South Signal Village, officially Barangay South Signal Village and simply known as South Signal, is one of the 38 barangays of Taguig, Philippines. As of the 2024 census, the population was 43,946. The barangay was created through a plebiscite on December 28, 2008.

== History ==
The Sangguniang Panlungsod of Taguig passed City Ordinance No. 60 in 2008, which would detach a portion of Barangay Signal Village (now Central Signal Village) to form an independent barangay named as South Signal Village. A plebiscite to ratify the ordinance was conducted by the Commission on Elections on December 18, 2008, which was then proclaimed by the city's board of canvassers on December 28.

== Geography ==
South Signal Village has a total land area of 638121 m2. It has five adjacent barangays: Central Signal Village on the northeast and northwest, New Lower Bicutan on the southeast, Maharlika Village on the southeast and southwest, Upper Bicutan on the southwest, and Western Bicutan on the northwest and southwest.

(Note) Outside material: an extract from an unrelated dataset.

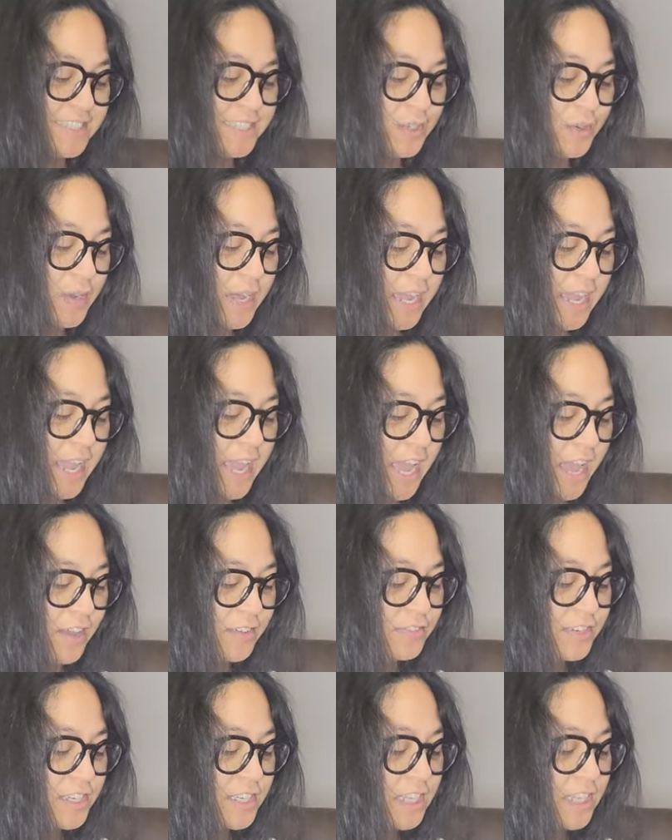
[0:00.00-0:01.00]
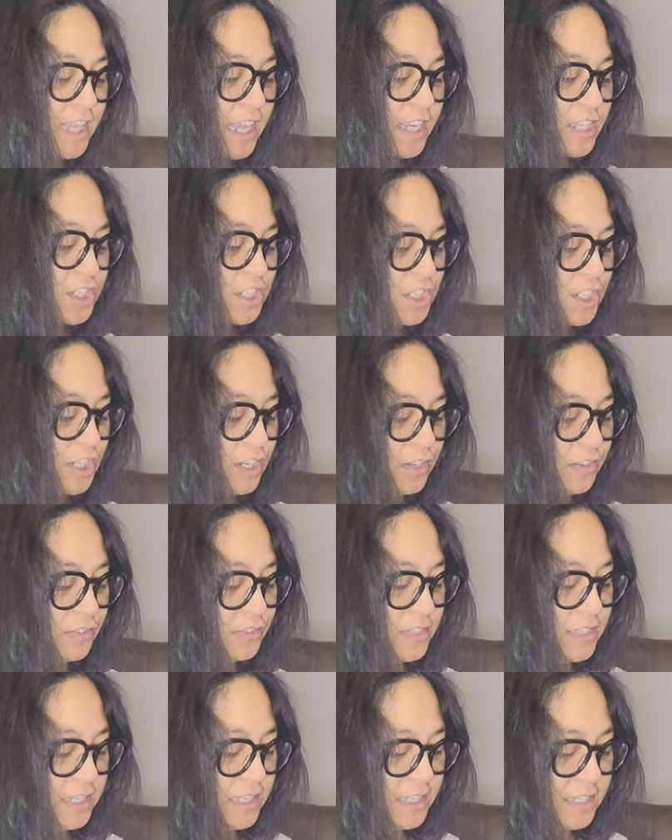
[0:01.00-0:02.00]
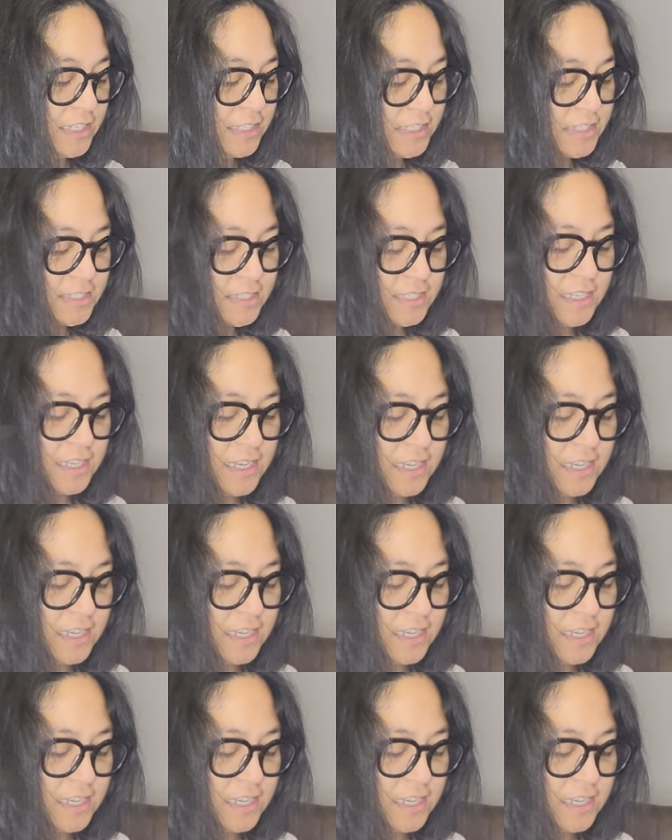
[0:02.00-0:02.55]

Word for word: So I have a collection of these.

The barangay is traversed by the West Valley Fault of the Marikina Valley Fault System.

== Demographics ==

As of the 2024 Philippine census, there were 43,946 residents of South Signal Village.

== Government ==
In May 2009, the government of Taguig appointed Pedro Sedan as the first barangay captain (kapitan ng barangay) of South Signal Village. Since 2023, the incumbent barangay captain is Jesus Laurel. Laurel is assisted by barangay councilors (barangay kagawad) Glenn Daiz, Kenneth Caneda, Norman Hortilano, Ariel Viray, Cerilo Pasicolan, Francisco Galudo, and Glenn Robert Roa, and Sangguniang Kabataan chairperson John Mark Gabiran.

== Education ==
Kapt. Jose Cardones Memorial Elementary School (now Kapt. Jose Cardones Integrated School) is located in South Signal Village. The school was previously an annex of EM's Signal Village Elementary School, until it became an independent elementary school by the virtue of Republic Act No. 9152 signed by then-President Gloria Macapagal Arroyo on August 10, 2001.